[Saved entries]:
┌──

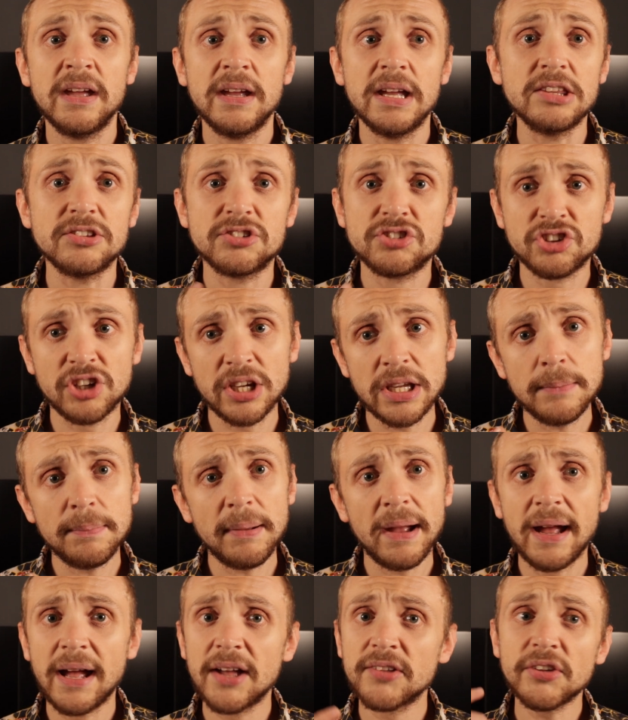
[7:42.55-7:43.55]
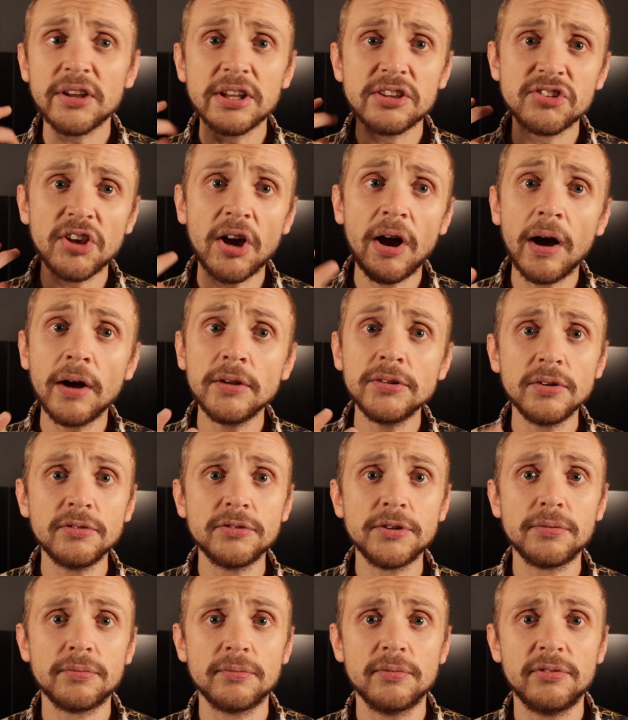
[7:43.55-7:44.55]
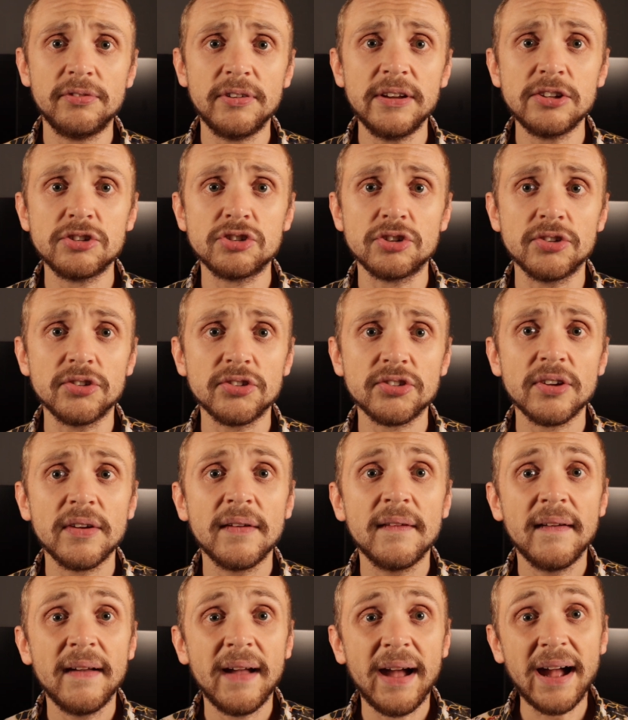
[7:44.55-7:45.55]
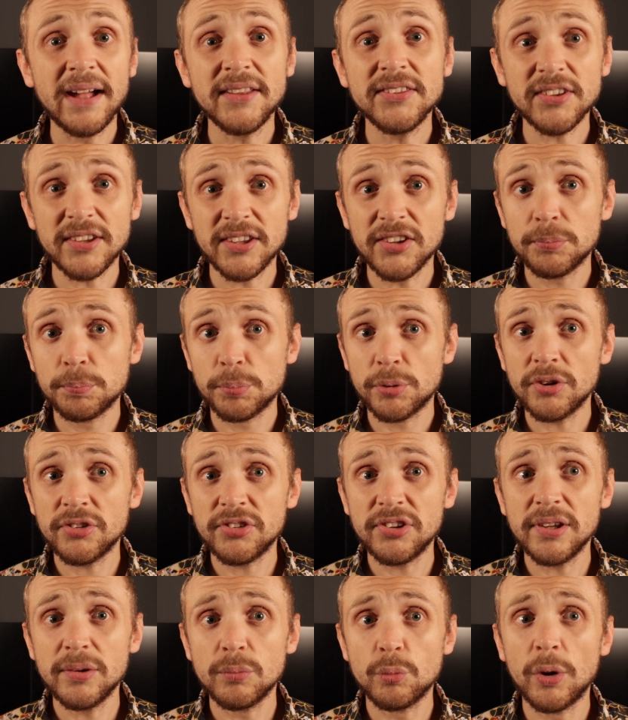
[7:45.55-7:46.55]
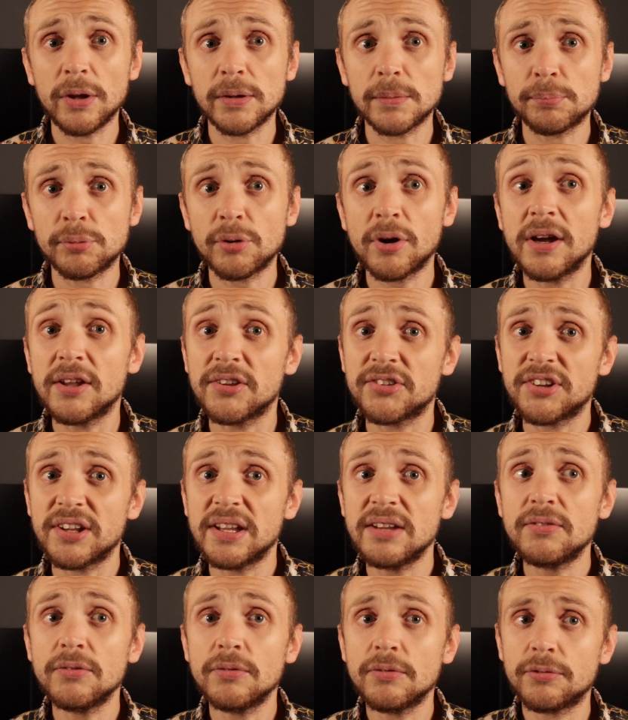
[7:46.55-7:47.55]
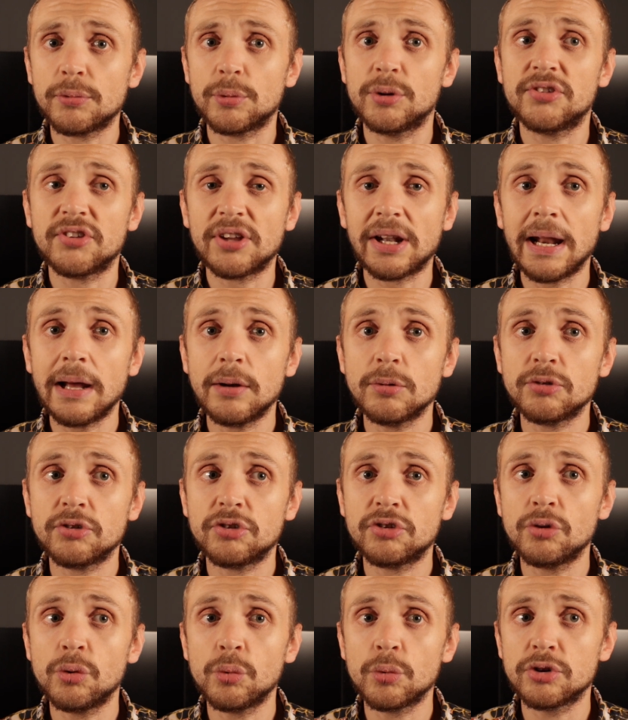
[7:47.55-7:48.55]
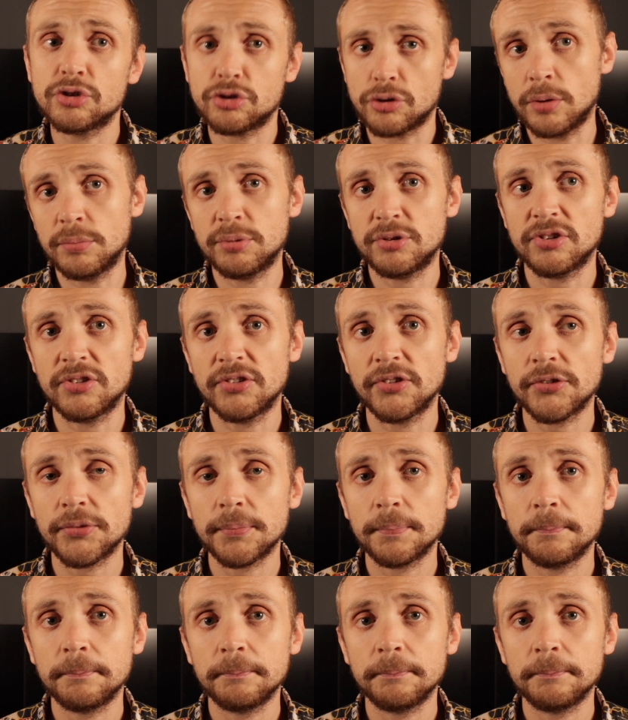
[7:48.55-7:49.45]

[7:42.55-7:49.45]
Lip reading: It's cheap, has a ton of different features, and is pretty well priced even for its cloud storage options.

└──

[Action item]: Repeat the preceding records precisely, and leave every picture out of the copy.

[Answer to this exercise]:
[7:42.55-7:43.55]
[7:43.55-7:44.55]
[7:44.55-7:45.55]
[7:45.55-7:46.55]
[7:46.55-7:47.55]
[7:47.55-7:48.55]
[7:48.55-7:49.45]

[7:42.55-7:49.45]
Lip reading: It's cheap, has a ton of different features, and is pretty well priced even for its cloud storage options.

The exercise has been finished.